Be sure to vote each item on the proxy. Any items left blank are voted in favor of management’s recommendations. (See Broken Windows & Proxy Vote Rigging – Both Invite More Serious Crime). I generally vote against pay packages where NEOs were paid above median in the previous year but make exceptions if warranted. According to Bebchuk, Lucian A. and Grinstein, Yaniv (The Growth of Executive Pay), aggregate compensation by public companies to NEOs increased from 5 percent of earnings in 1993-1995 to about 10 percent in 2001-2003.

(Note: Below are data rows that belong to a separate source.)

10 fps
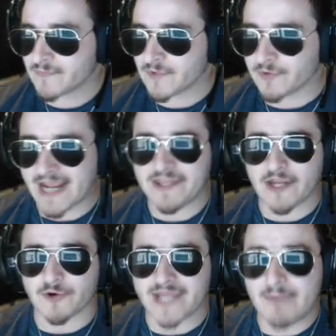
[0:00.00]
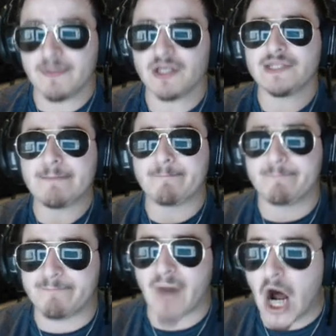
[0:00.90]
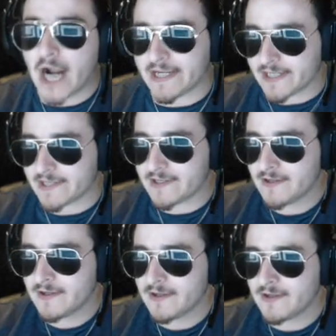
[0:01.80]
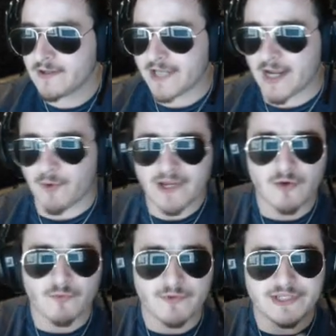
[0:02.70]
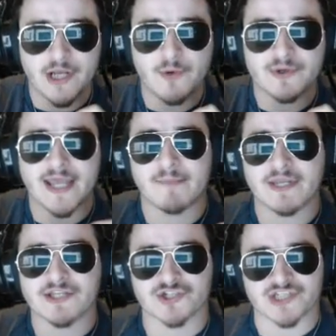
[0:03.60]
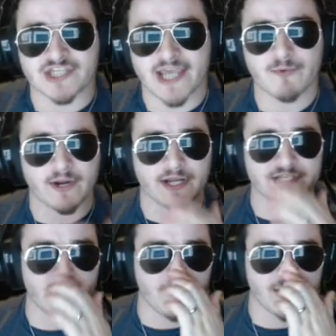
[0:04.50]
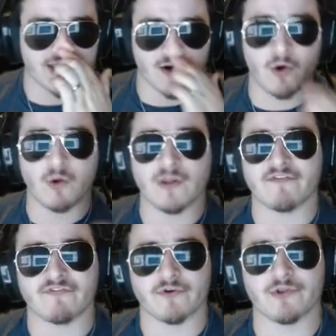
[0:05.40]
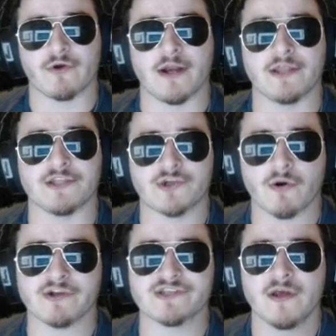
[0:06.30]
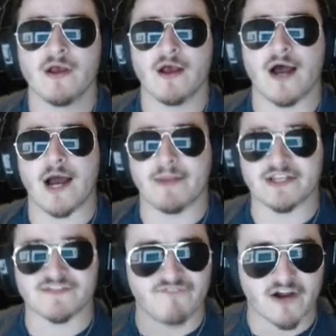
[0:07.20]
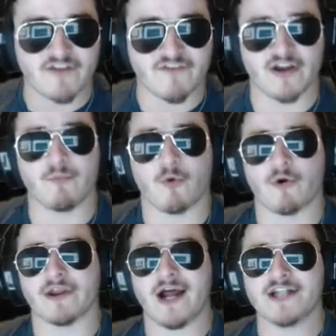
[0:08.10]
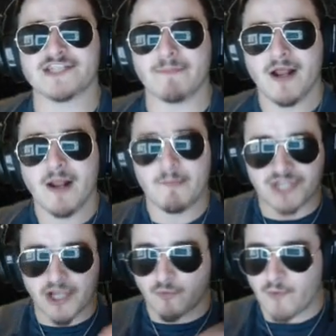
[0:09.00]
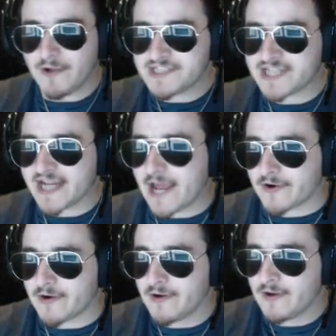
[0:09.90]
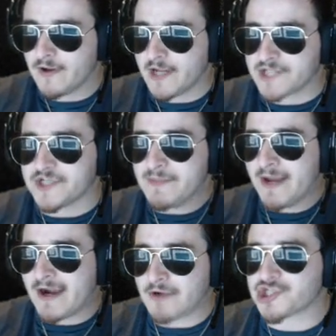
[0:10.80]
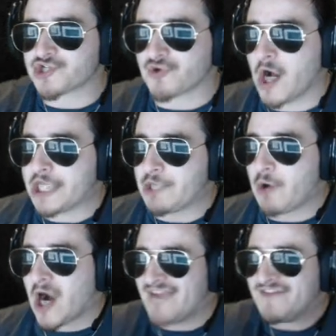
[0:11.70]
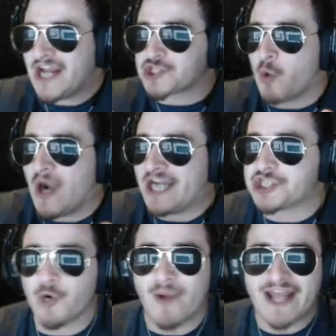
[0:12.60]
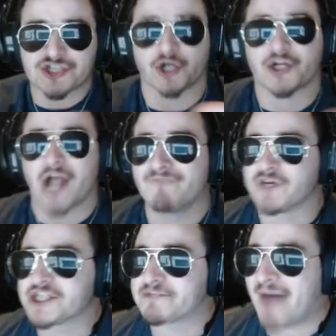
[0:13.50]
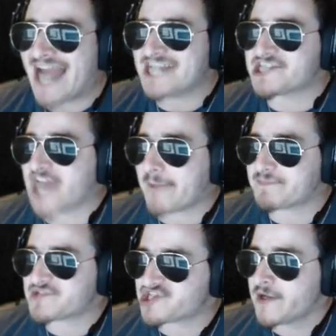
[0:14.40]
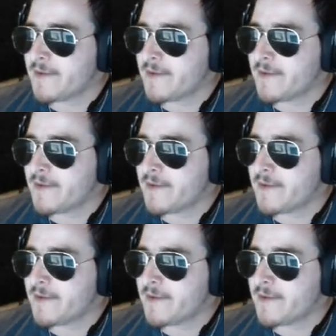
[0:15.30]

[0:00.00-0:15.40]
Okay, they are chemically bonded. Now, we don't really know what that means just yet. We're going to talk about that a whole lot further on in this course. It's a very, very important concept, but they are welded together. So it doesn't matter how strong you are. I've got 22-inch circumference biceps,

Few firms admit to having average executives. They generally set compensation at above average for their “peer group,” which is often chosen aspirationally. While the “Lake Woebegone effect” may be nice in fictional towns, “where all the children are above average,” it doesn’t work well for society to have all CEOs considered above average, with their collective pay spiraling out of control. We need to slow the pace of money going to the 1% if our economy is not to become third world. The rationale for peer group benchmarking is a mythological market for CEOs. For more on the subject, see CEO Pay Machine Destroying America.